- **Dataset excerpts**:
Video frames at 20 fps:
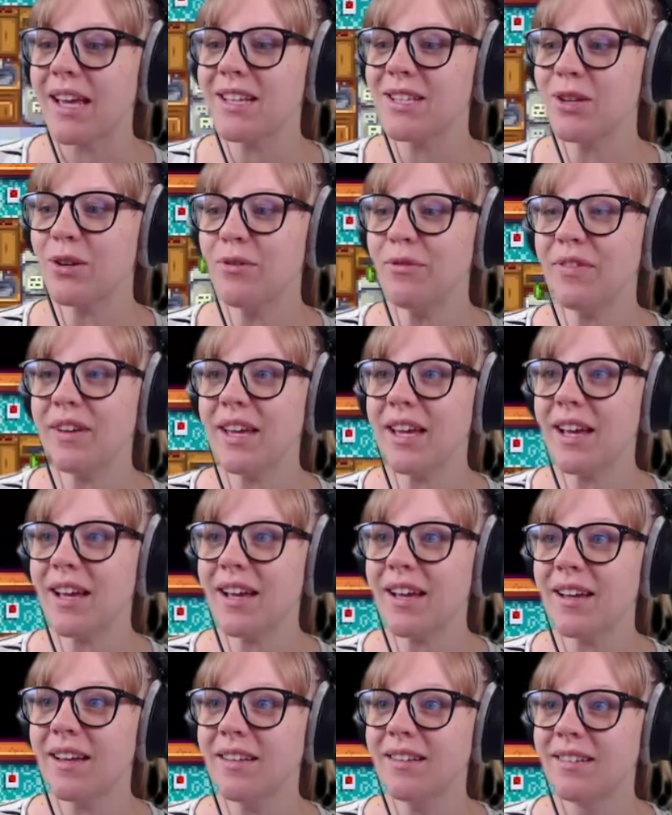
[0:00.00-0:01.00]
Hey,
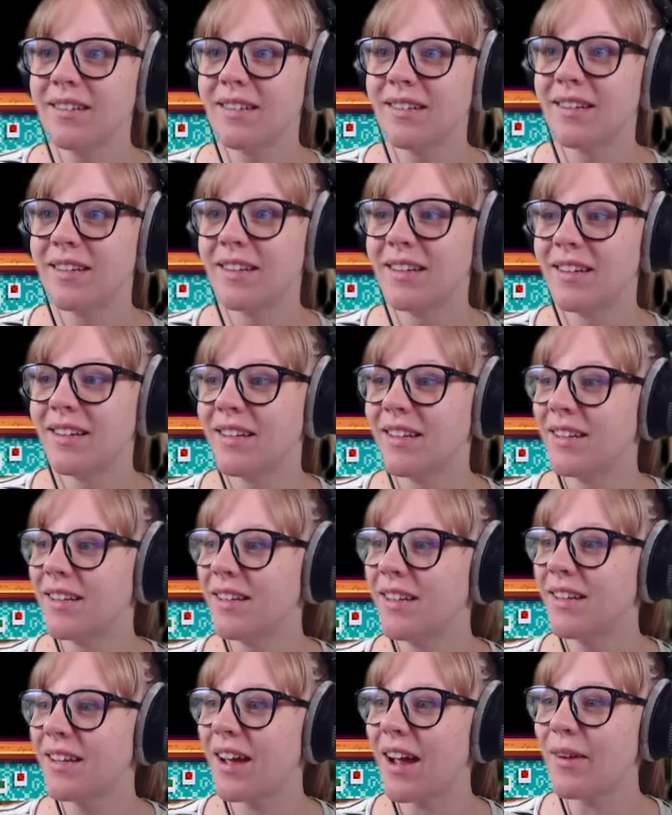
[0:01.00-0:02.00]
Sophia!
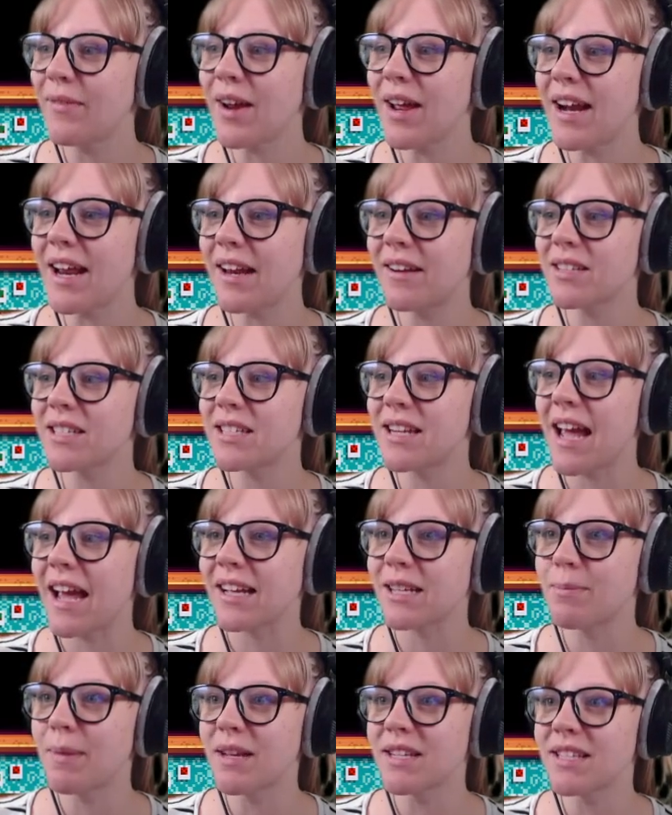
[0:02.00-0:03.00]
I ran out of
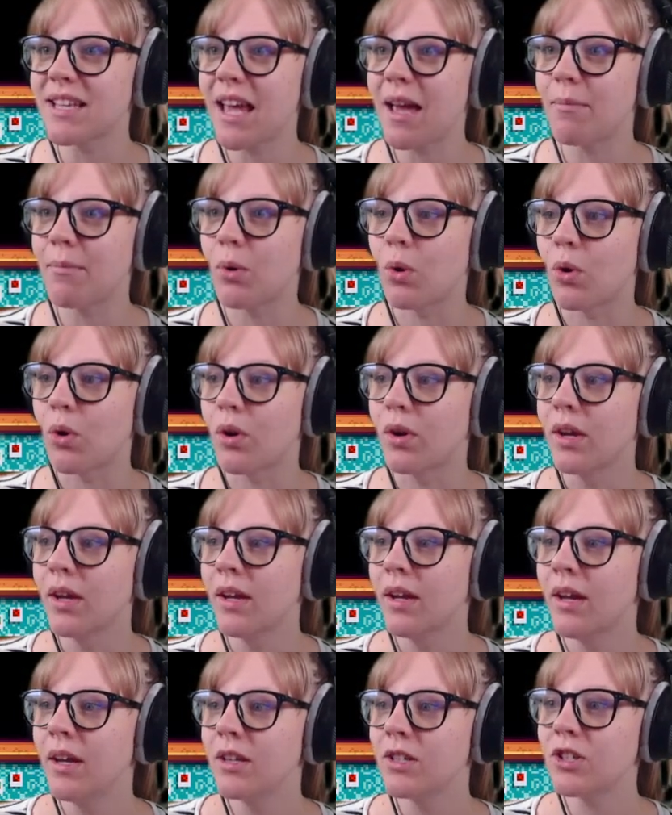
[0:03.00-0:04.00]
snacks. Must get more.
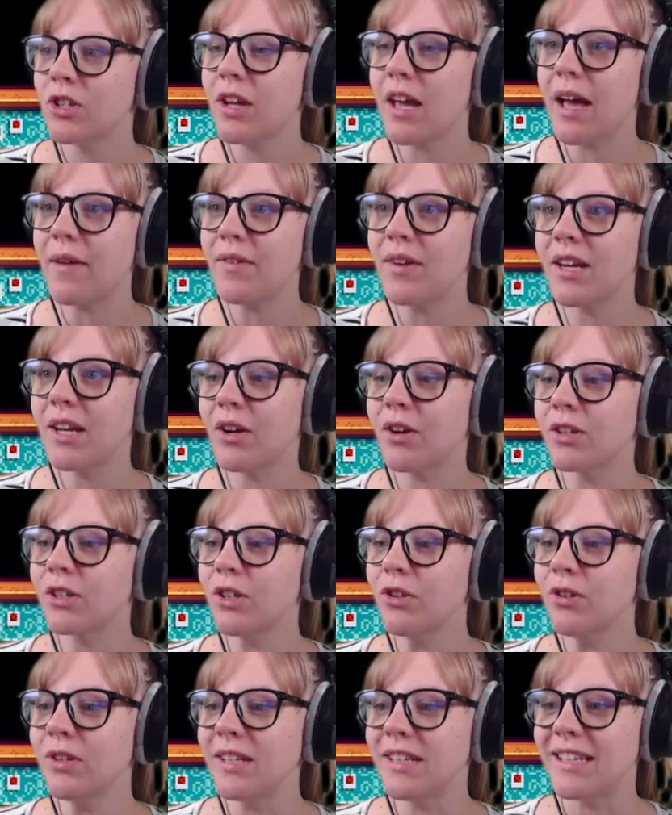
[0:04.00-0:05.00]
Do you have any on
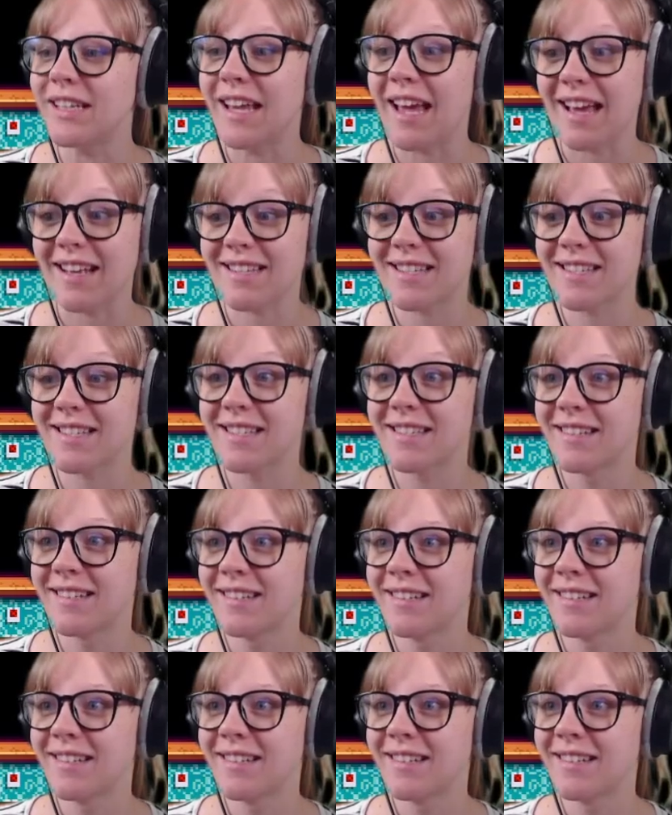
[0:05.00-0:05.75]
you? Yes.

- **THE PROBLEM**: Your answer should be the lines above from the one that contains "[0:02.00-0:03.00]" through the last, set down exactly, with the pictures removed.

- **RESPONSE TO THIS TASK**:
[0:02.00-0:03.00]
I ran out of
[0:03.00-0:04.00]
snacks. Must get more.
[0:04.00-0:05.00]
Do you have any on
[0:05.00-0:05.75]
you? Yes.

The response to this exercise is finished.